- Opening Delimiter -
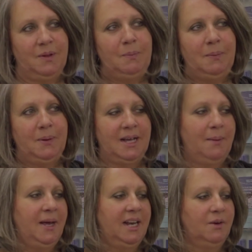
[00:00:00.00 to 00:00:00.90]
people
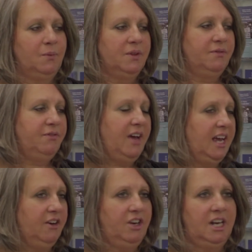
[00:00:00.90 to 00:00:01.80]
come in with
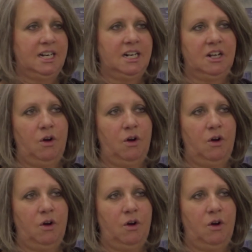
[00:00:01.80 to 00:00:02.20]
very little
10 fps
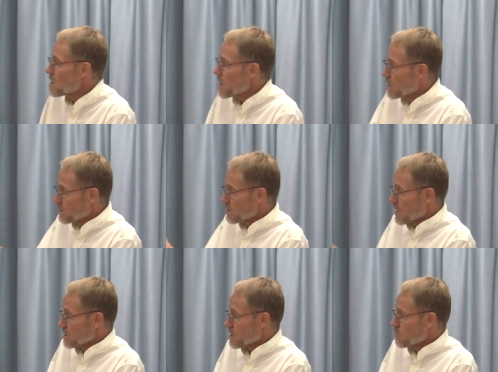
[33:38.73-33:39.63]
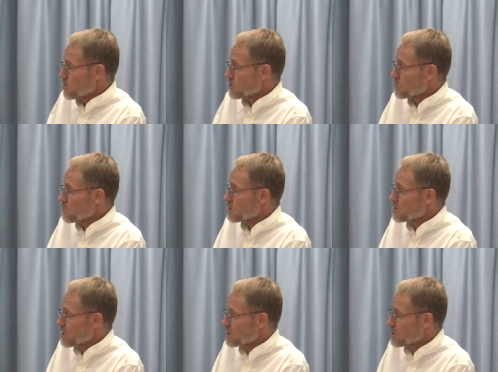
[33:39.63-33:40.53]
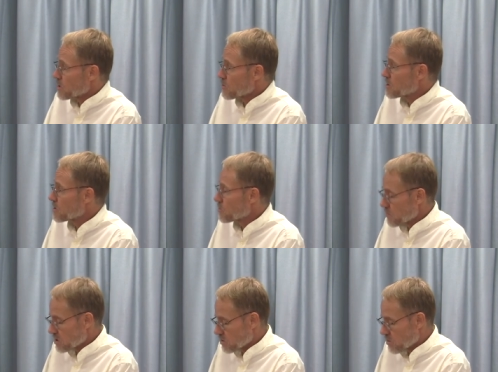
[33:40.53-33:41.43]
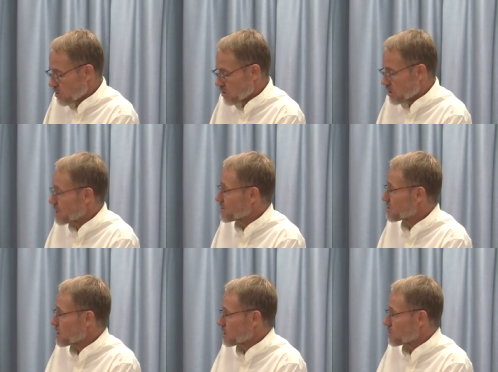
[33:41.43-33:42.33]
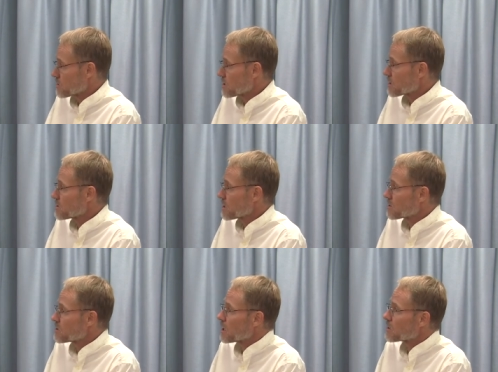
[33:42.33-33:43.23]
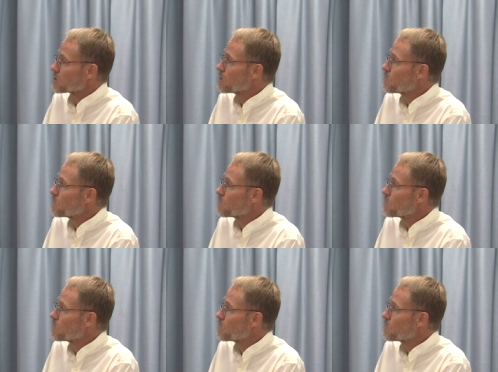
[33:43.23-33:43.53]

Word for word: And that number is 600, three score, and six, or 666.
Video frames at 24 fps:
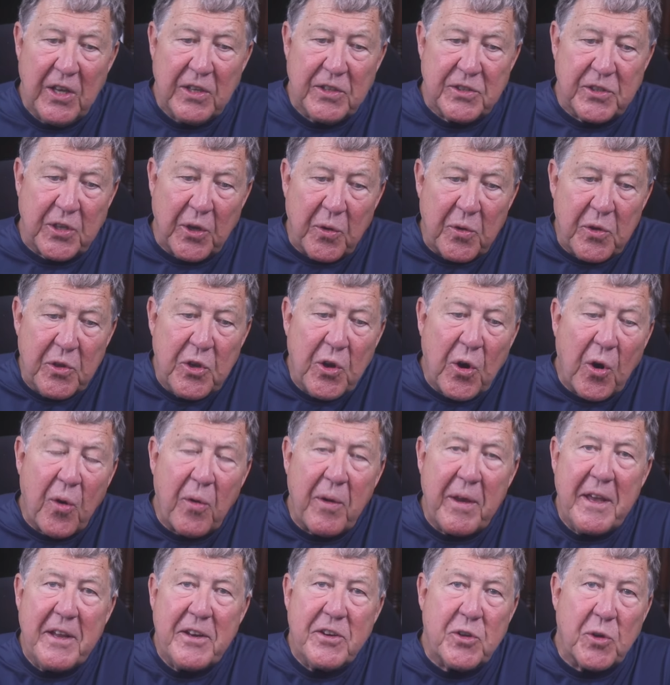So
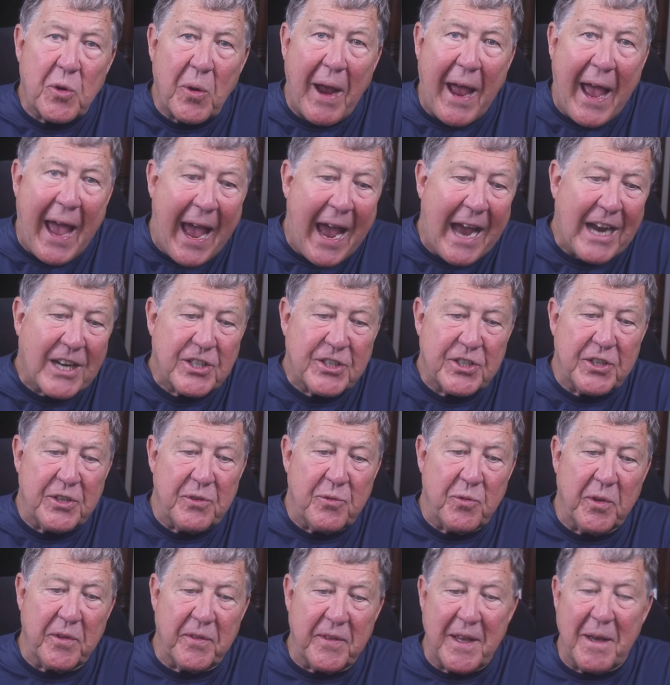your
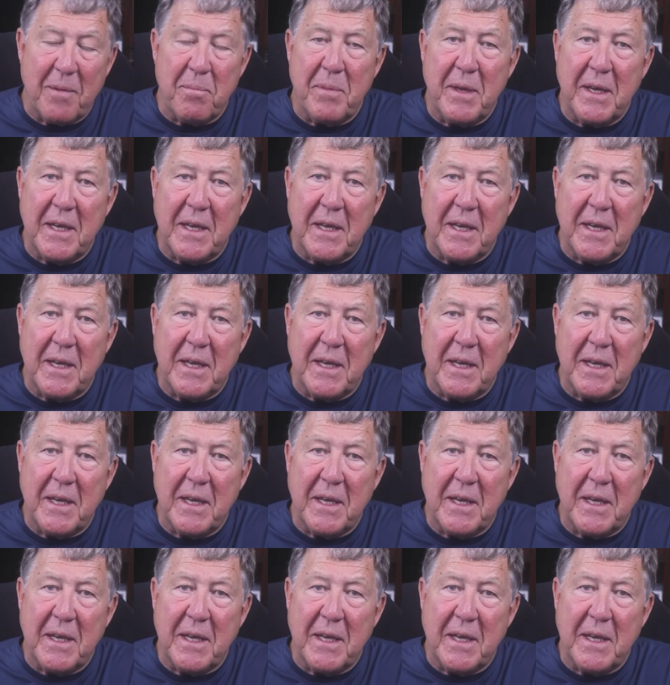interaction with them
- Closing Delimiter -
_Activity_.
Only one thing is wanted here, an exact copy of the lines from the first line above through the line containing "[33:43.23-33:43.53]", minus any picture.

_Output of the task_.
[00:00:00.00 to 00:00:00.90]
people
[00:00:00.90 to 00:00:01.80]
come in with
[00:00:01.80 to 00:00:02.20]
very little
10 fps
[33:38.73-33:39.63]
[33:39.63-33:40.53]
[33:40.53-33:41.43]
[33:41.43-33:42.33]
[33:42.33-33:43.23]
[33:43.23-33:43.53]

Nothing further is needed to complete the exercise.